Signs that the Australian economy might be back on its downward track.
The December stimulus had an impact on retail sales and on confidence levels and possibly on some newspaper ads.
Retail sales in December rose 3.8%, business confidence picked up, but the likes of David Jones and Myer still did it tough, as did Harvey Norman.
Yesterday the best performing retailer in the country, JB Hi-Fi revealed record sales and profits for the December half, and maintained a confident outlook for the full year.
It was a result that seemingly confirmed the more buoyant December.
Monday the ANZ jobs figure for January was down for a ninth month in a row, yet newspaper job ads surprisingly rose and the internet was very weak. The overall fall was the smallest since October.
And now the National Australia Bank’s January business confidence survey tells a different story with business confidence reversing December’s gains and tumbling to a record low in January with the outlook for employment and forward orders hitting recessionary levels.
Today we get housing finance, which should show a pick up in first home owner interest, but tomorrow the January jobs figures, which will go a long way to telling us how bad conditions are in the economy, and whether we will get a further rate cut next month.
The NAB said companies’ confidence dropped to minus-32 index points last month, a new low for the 12-year history of the National Australia Bank’s survey. That compared with December’s improvement to minus-20, following November’s minus-30 reading.
The index has now been in negative territory since January last year, indicating pessimists outnumber optimists in the survey.
”It needs to be noted that the survey was largely completed on the Monday prior to the announcement of the Government’s new fiscal package and the RBA’s rate cut,” said NAB group chief economist Alan Oster in a statement. ”As such confidence may have improved a touch since then.”
"Business conditions fell 5 to overall reading of -11 index points – taking the index back to levels reported in October and half reversing the Government package inspired jump in December.”
"Falls in confidence and conditions were broadly based. That includes retailing & wholesaling – with the latter sector’s confidence level at record lows (-51 index points).
"Forward orders & employment remain around recessionary lows, while capital spending and capacity utilisation fall further. Exports also sharply lower. Falls, by industry, very broad based.
"Survey implies around no growth (or slight falls) in domestic demand in early Q1 2009."
All in all the contrast between the still cautious optimism at JB Hi Fi and in the NAB survey was telling:
"Sales in January and February to date have met internal expectations," the company said in its statement this morning.
"Whilst the retail outlook is less certain than previous reporting dates, the company is cautiously optimistic that it will have another strong year and confirms its previous guidance that sales will be circa $2.35 billion or a 28% increase on the prior financial year."
That’s at variance with the NAB’s survey’s results and indicates that JB Hi Fi is the exception in local retailing.
The NAB said the level of credit availability was broadly unchanged as the proportion of firms not wanting finance, again rose. (Because demand is not there.)

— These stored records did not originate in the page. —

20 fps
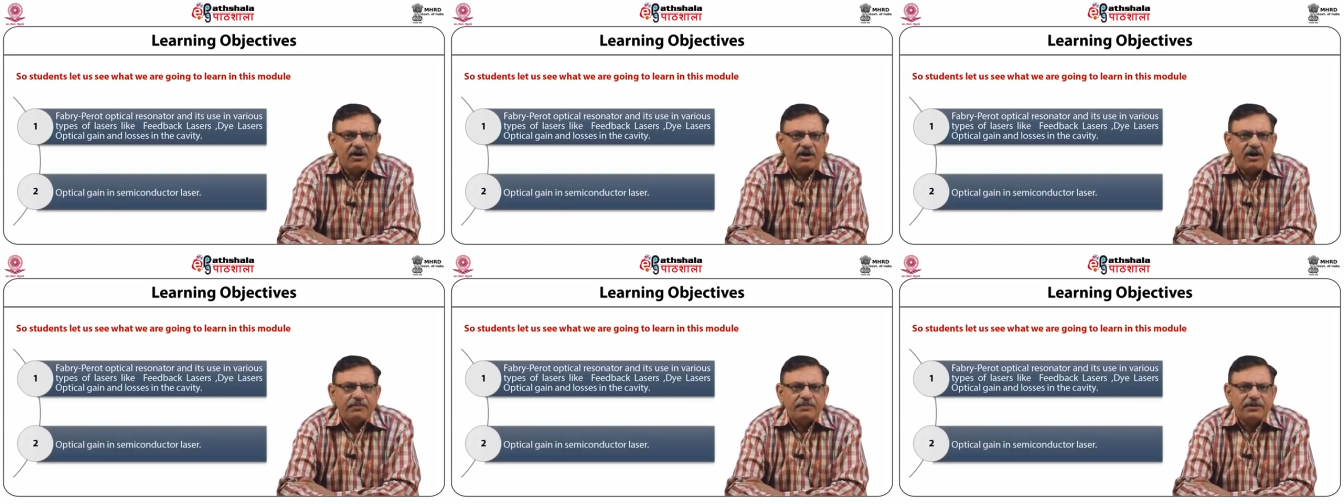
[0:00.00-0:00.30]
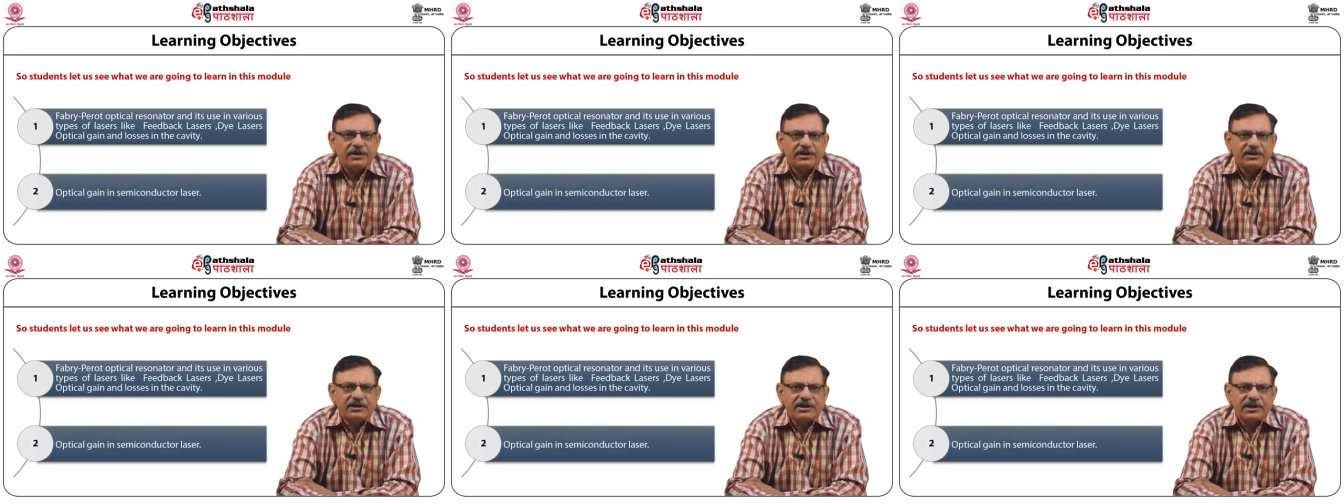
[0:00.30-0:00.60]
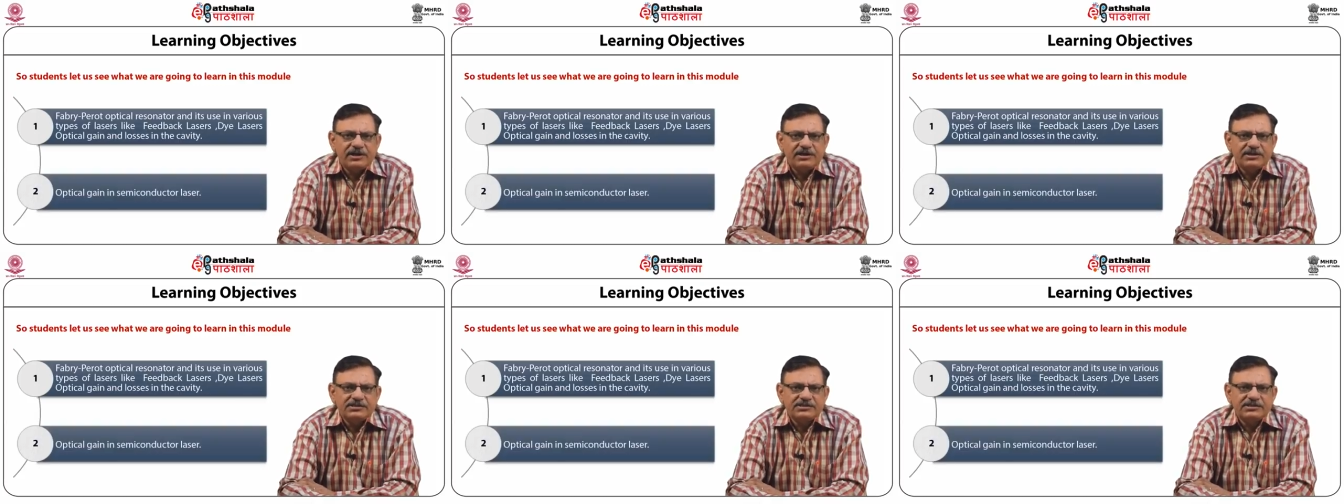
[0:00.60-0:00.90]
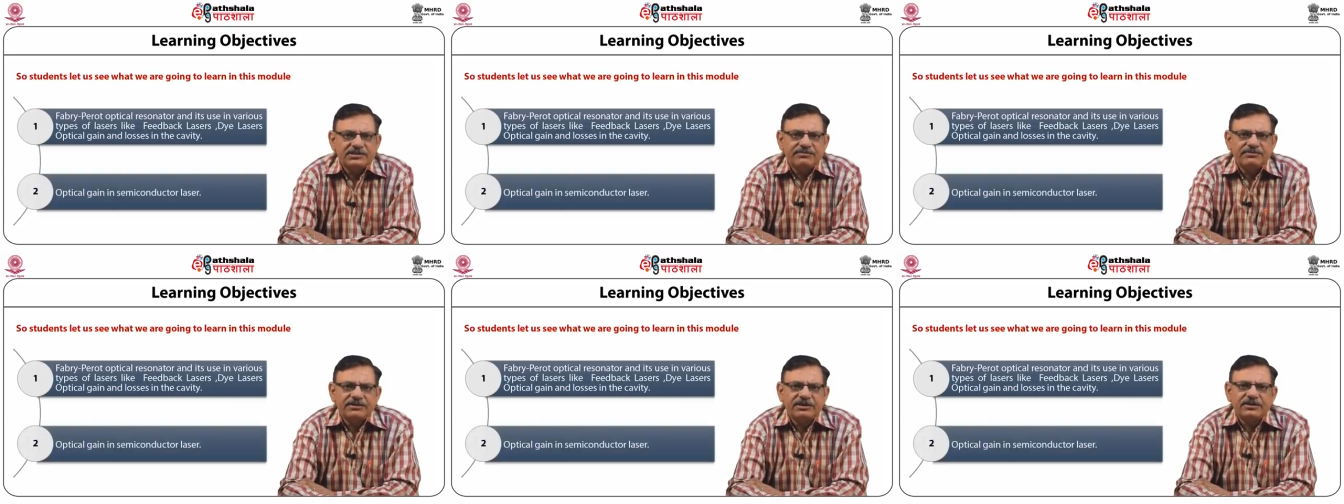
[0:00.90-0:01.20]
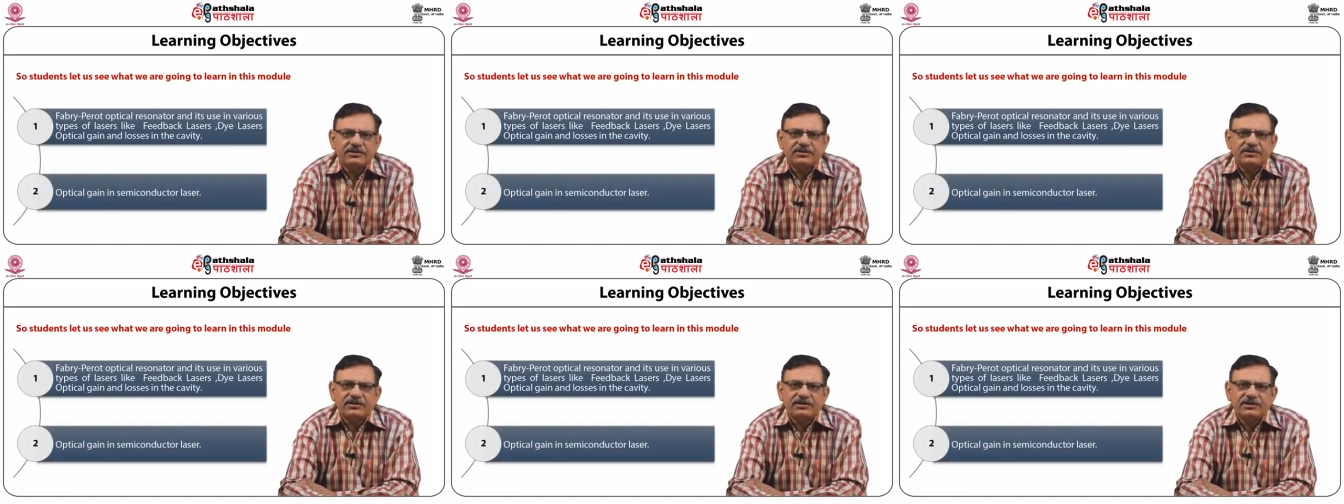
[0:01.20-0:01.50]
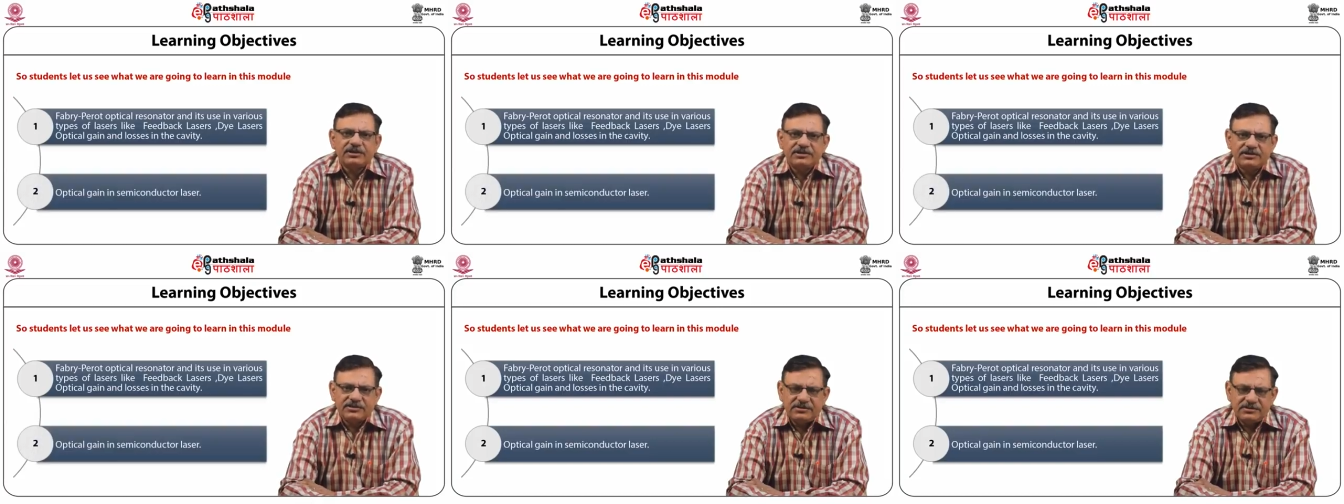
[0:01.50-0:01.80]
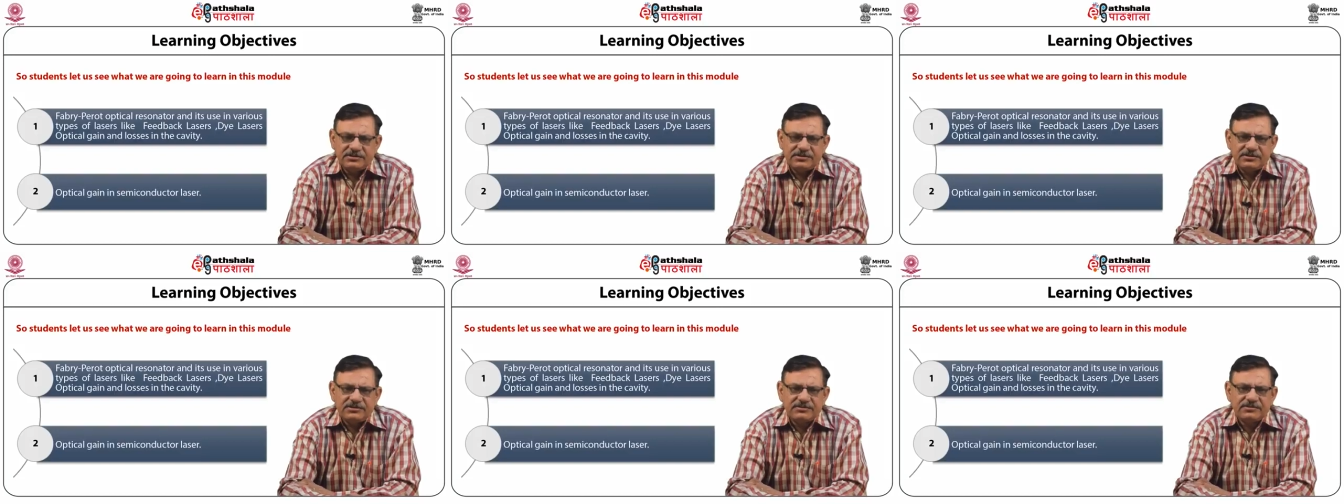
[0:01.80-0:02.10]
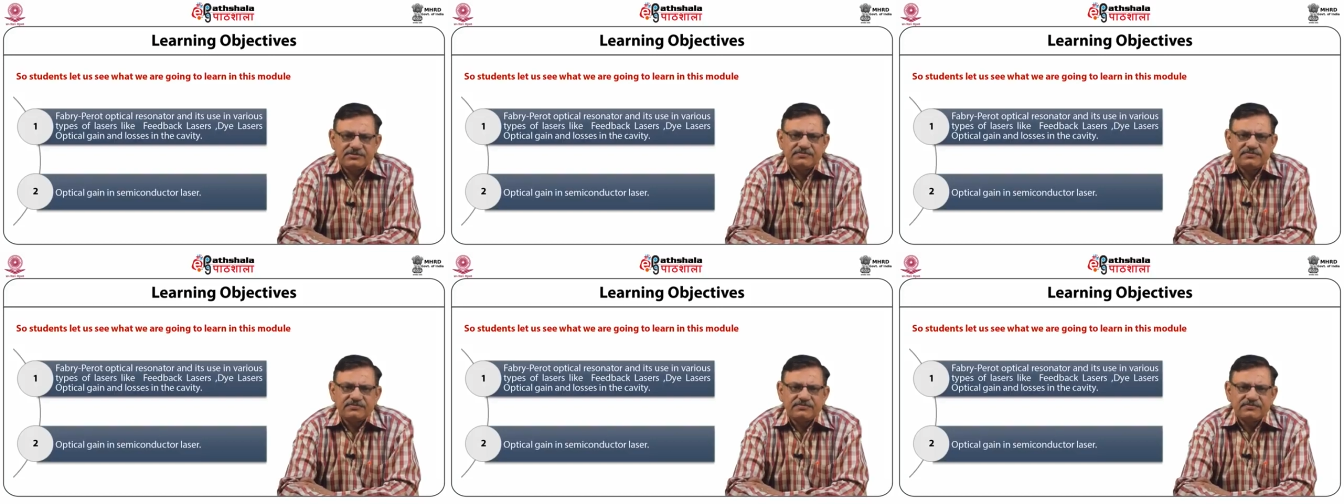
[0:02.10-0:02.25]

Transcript: optical gain in semiconductor lasers.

The NAB left its January downgraded forecasts for the economy unchanged with Gross Domestic Product expected to fall by 0.25% in 2009 – "a moderate recession" and "no aggressive kick back in growth in 2010".
The NAB said it is more pessimistic than the federal government It said the Reserve Bank will cut interest rates to 2% (no change in forecast) by mid-year as unemployment rises.
Macquarie interest rate strategist, Rory Robertson said in his newsletter last night that "The RBA could easily pause in March, with further rate cuts "spaced out" over time. In any case, further cuts are much more likely to come in 50bp lots than in 100bp lots.
"The RBA obviously is well aware that the deepening global and local recessions will drive unemployment significantly higher.
"At this stage, however, no-one in the official family -neither the RBA nor Treasury – is forecasting unemployment heading into the double-digit rates seen in the early 1980s and the early 1990s.
"After having delivered an appropriately aggressive response to the post-Lehmans collapse in global growth prospects, the RBA now can make a respectable case to wait and watch for a while, if it chooses.
In terms of its March decision, no doubt much will depend on the extent of weakness highlighted in Thursday’s jobs report."